## Excerpted records
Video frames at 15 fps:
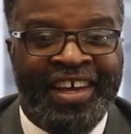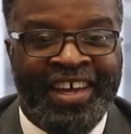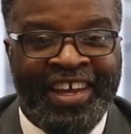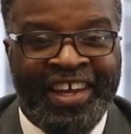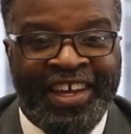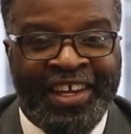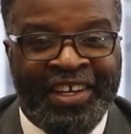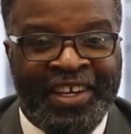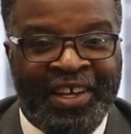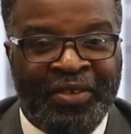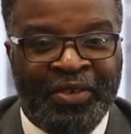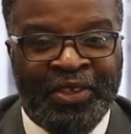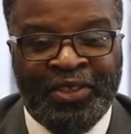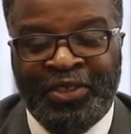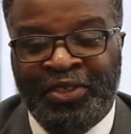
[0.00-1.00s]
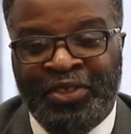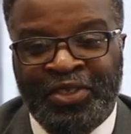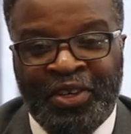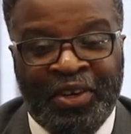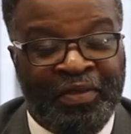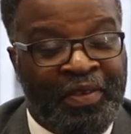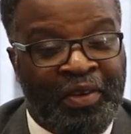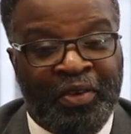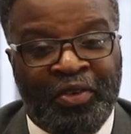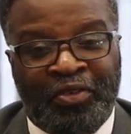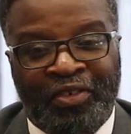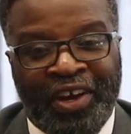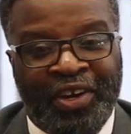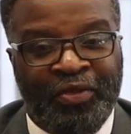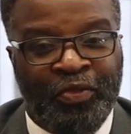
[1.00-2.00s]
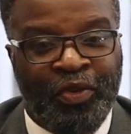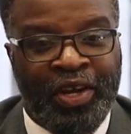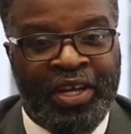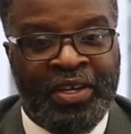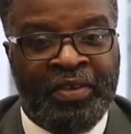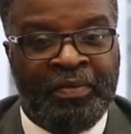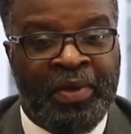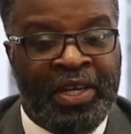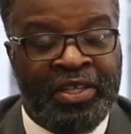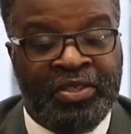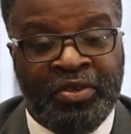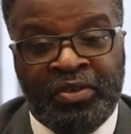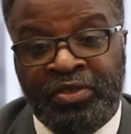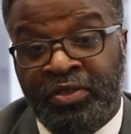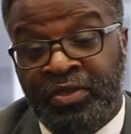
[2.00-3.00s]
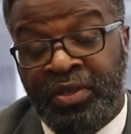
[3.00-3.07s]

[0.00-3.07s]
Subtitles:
and they will do so in a very creative way in the many social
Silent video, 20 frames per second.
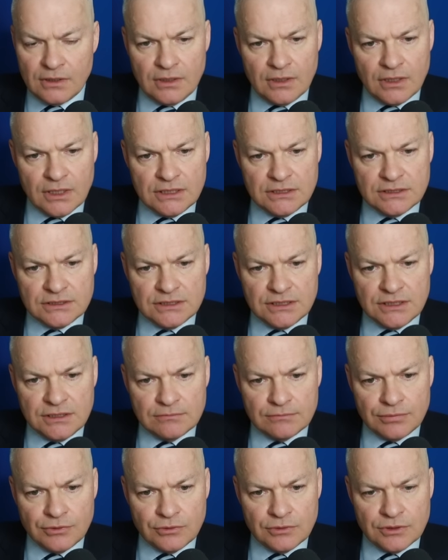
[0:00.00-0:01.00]

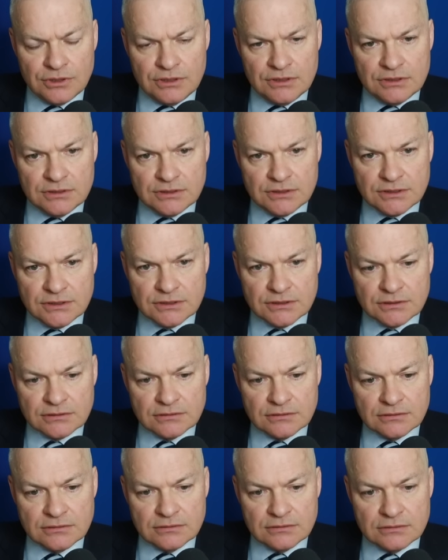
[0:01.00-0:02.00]
19 points,
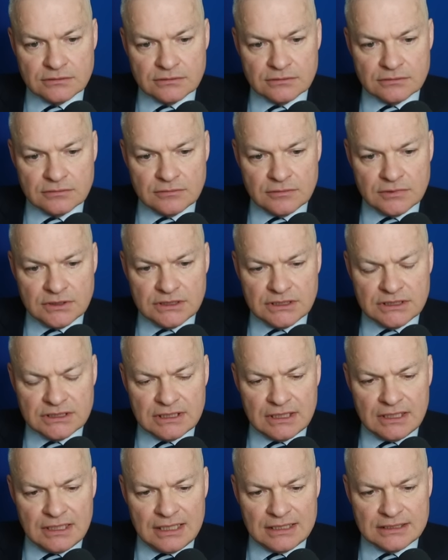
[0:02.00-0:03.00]
which is
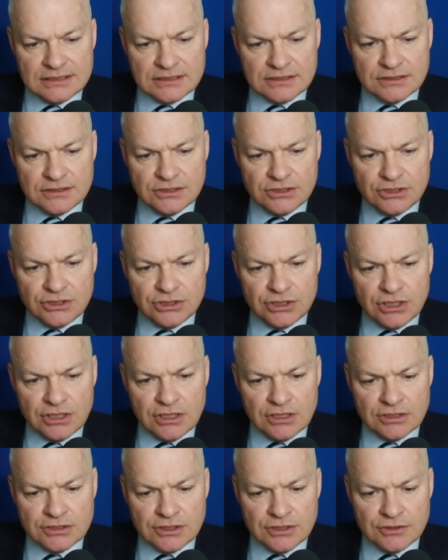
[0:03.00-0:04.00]
less than
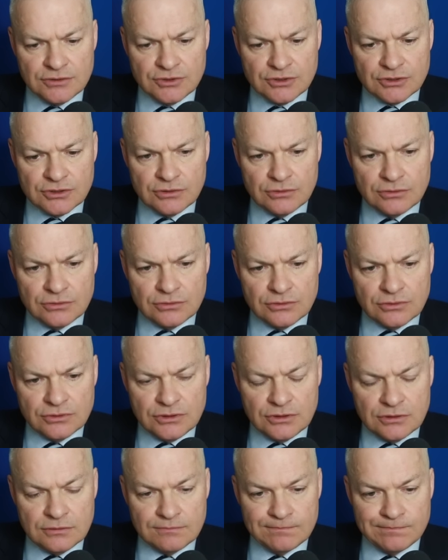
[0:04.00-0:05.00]
Jato
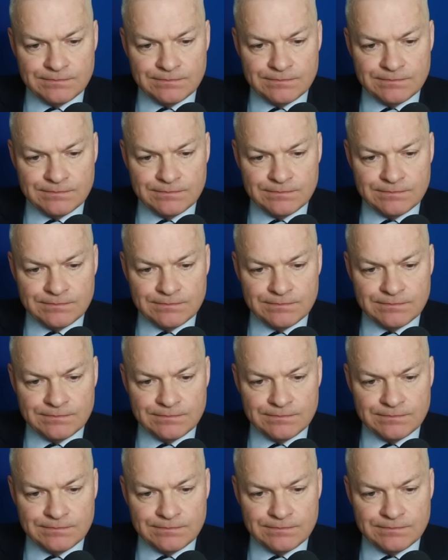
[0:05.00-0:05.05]
scored.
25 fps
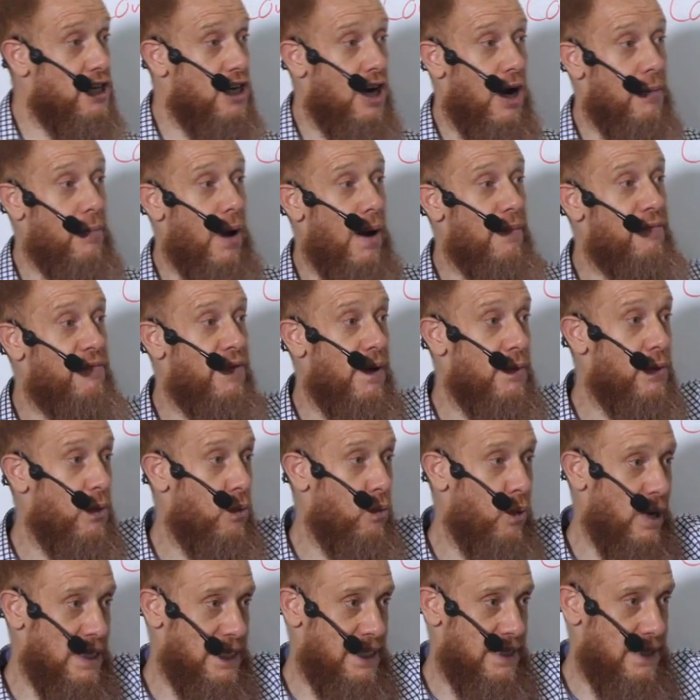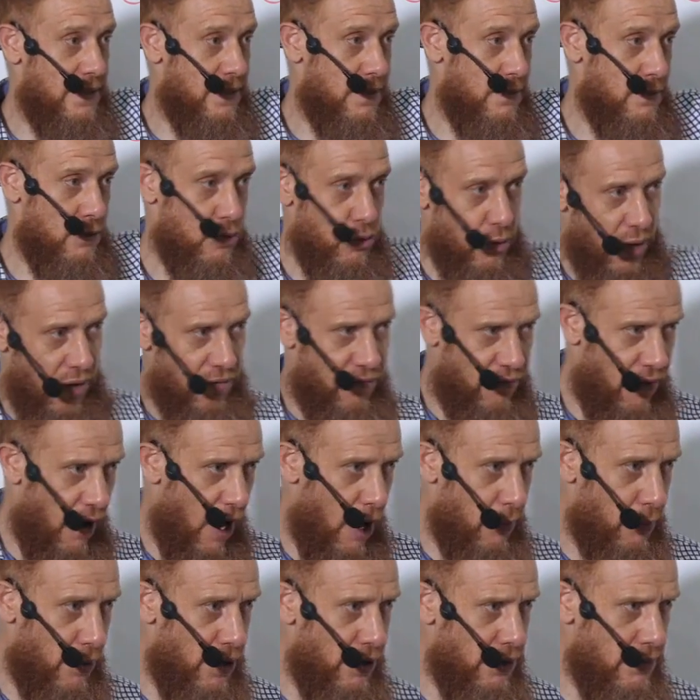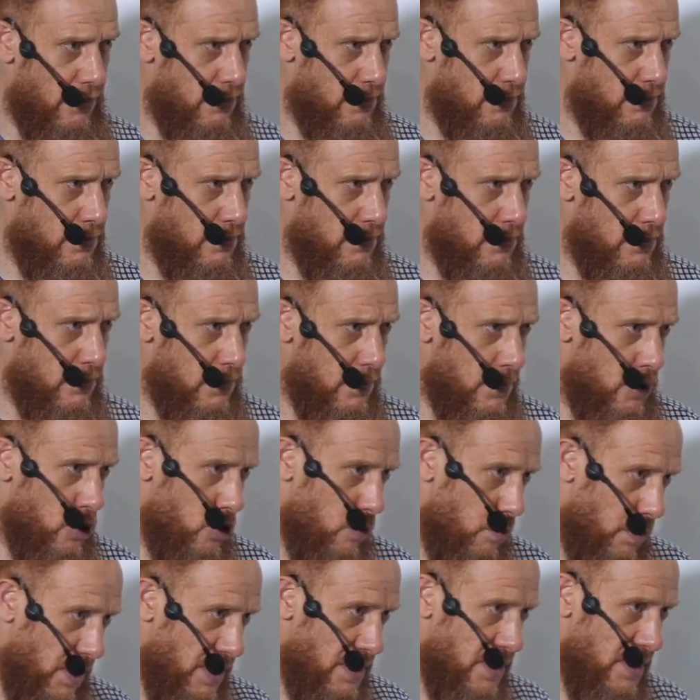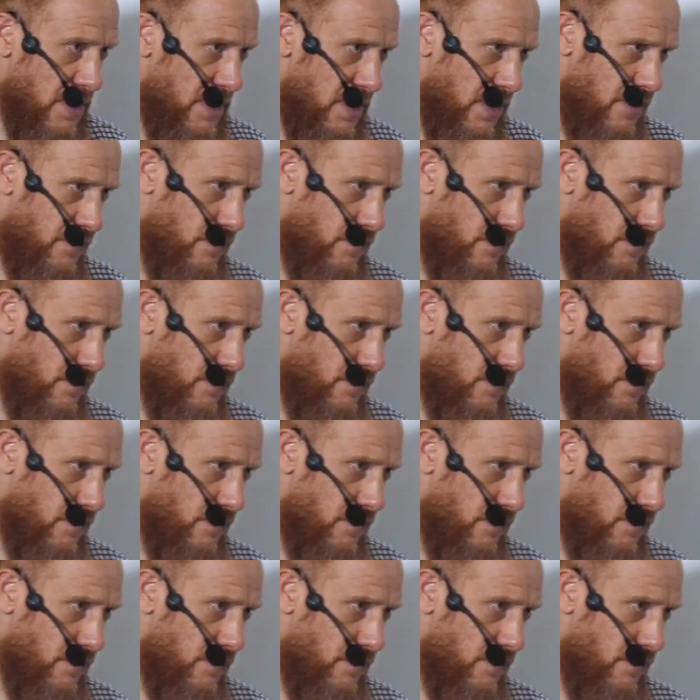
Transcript: come up from the west, you are a farmer, your business is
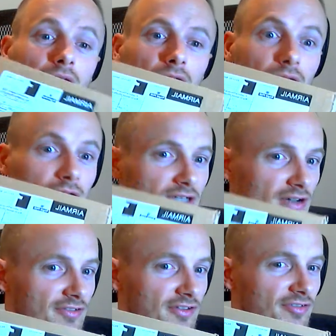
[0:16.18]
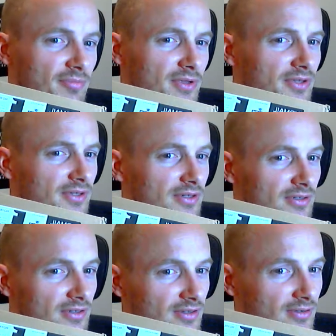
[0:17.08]
Looks awfully
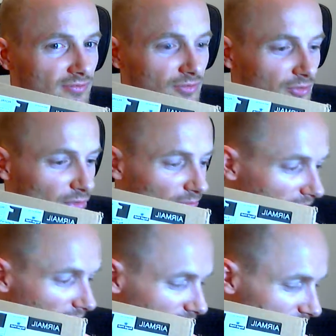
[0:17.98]
familiar. Royal Mail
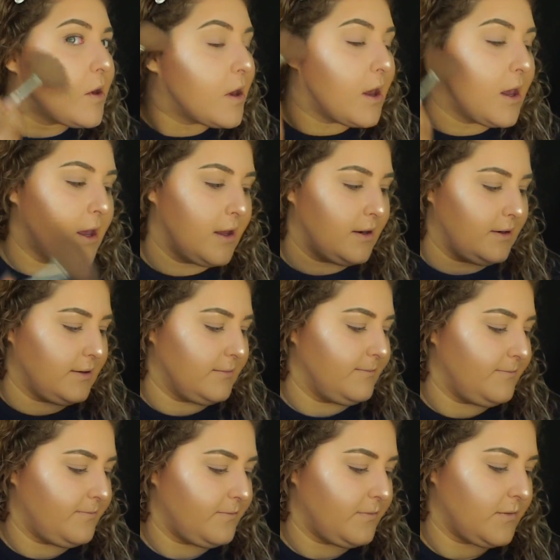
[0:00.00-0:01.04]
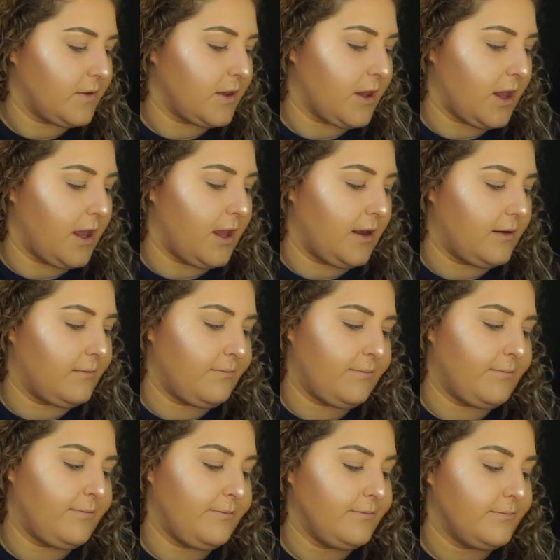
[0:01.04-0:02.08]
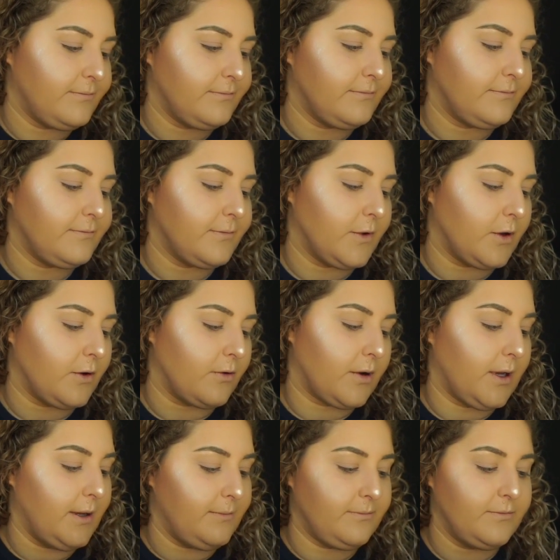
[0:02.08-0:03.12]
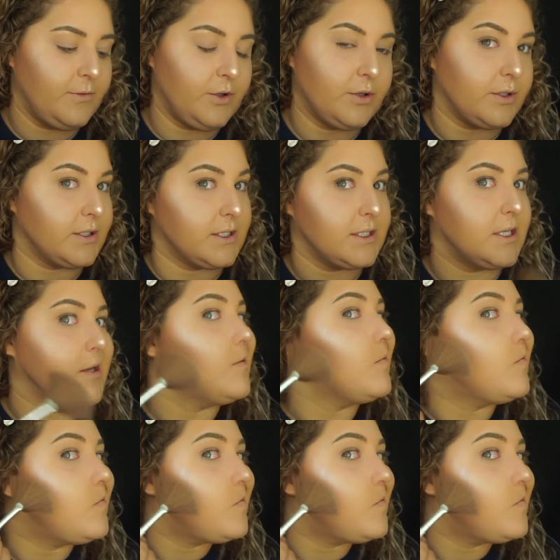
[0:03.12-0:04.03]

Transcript: And like, okay, you can see.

## Aim of the task
What is the number of lines in the records that hold "frames"? Give the number by itself.

## Solved problem
2